8.8 C
Brüksel
Pazartesi, Nisan 29, 2024
AsyaIRAK ve Kardinal Sako, Bağdat'tan Kürdistan'a kaçtı

IRAK ve Kardinal Sako, Bağdat'tan Kürdistan'a kaçtı

Hristiyan cemaatinin artan marjinalleşmesine ve kırılganlaşmasına yönelik bir adım daha atıldı. AB ne yapacak?

SORUMLULUK REDDİ: Yazılarda yer alan bilgi ve görüşler, bunları belirtenlerin kendi sorumluluğundadır. yayın The European Times otomatik olarak görüşün onaylanması anlamına gelmez, ancak onu ifade etme hakkı anlamına gelir.
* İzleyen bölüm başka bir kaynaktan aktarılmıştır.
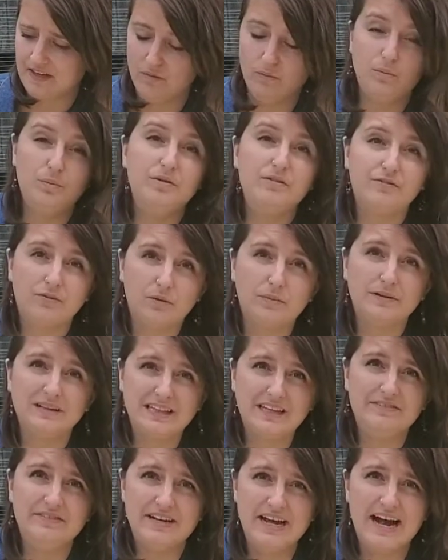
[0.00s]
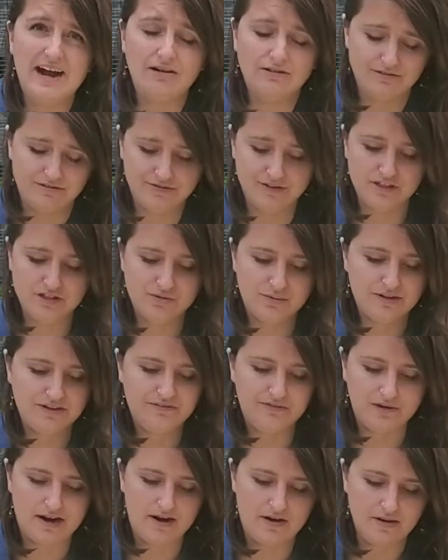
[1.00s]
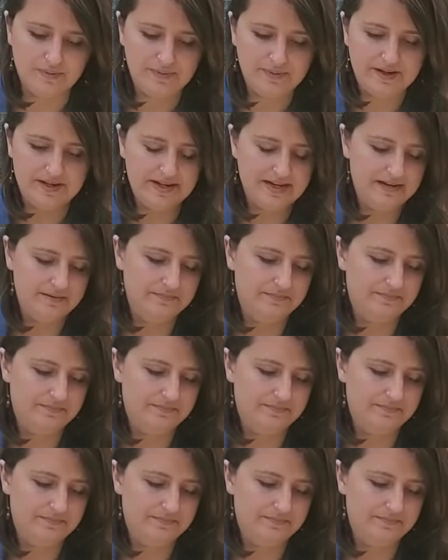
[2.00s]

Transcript: before we leave it out for the 24-hour period.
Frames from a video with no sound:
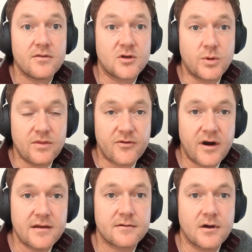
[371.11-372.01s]
the twin
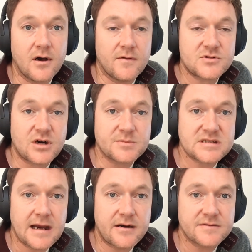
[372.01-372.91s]
threat of Trump's
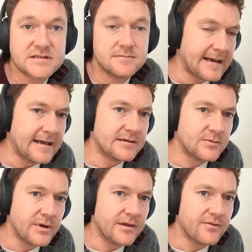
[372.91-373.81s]
tariffs
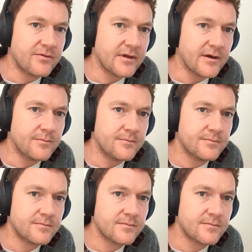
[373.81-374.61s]
and with the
SORUMLULUK REDDİ ÇEVİRİLERİ: Bu sitedeki tüm makaleler İngilizce olarak yayınlanmaktadır. Çevrilen sürümler, nöral çeviriler olarak bilinen otomatik bir işlemle yapılır. Şüpheniz varsa, her zaman orijinal makaleye bakın. Anlayışın için teşekkürler.

Willy Fautre
Willy Fautrehttps://www.hrwf.eu
Willy Fautré, Belçika Eğitim Bakanlığı Kabinesi ve Belçika Parlamentosu eski maslahatgüzarı. Kendisi yönetmendir Human Rights Without Frontiers (HRWF), Aralık 1988'de kurduğu, Brüksel merkezli bir sivil toplum kuruluşudur. Örgütü, etnik ve dini azınlıklara, ifade özgürlüğüne, kadın haklarına ve LGBT bireylere özel olarak odaklanarak genel olarak insan haklarını savunmaktadır. HRWF her türlü siyasi hareketten ve her türlü dinden bağımsızdır. Fautré, Irak, Sandinist Nikaragua veya Nepal'in Maocu kontrolündeki bölgeleri gibi tehlikeli bölgeler de dahil olmak üzere 25'ten fazla ülkede insan hakları konusunda bilgi toplama misyonları gerçekleştirdi. Üniversitelerde insan hakları alanında öğretim görevlisi olarak görev yapmaktadır. Devlet ve dinler arasındaki ilişkiler konusunda üniversite dergilerinde çok sayıda makalesi yayımlandı. Kendisi Brüksel Basın Kulübü üyesidir. Kendisi BM, Avrupa Parlamentosu ve AGİT'te insan hakları savunucusudur.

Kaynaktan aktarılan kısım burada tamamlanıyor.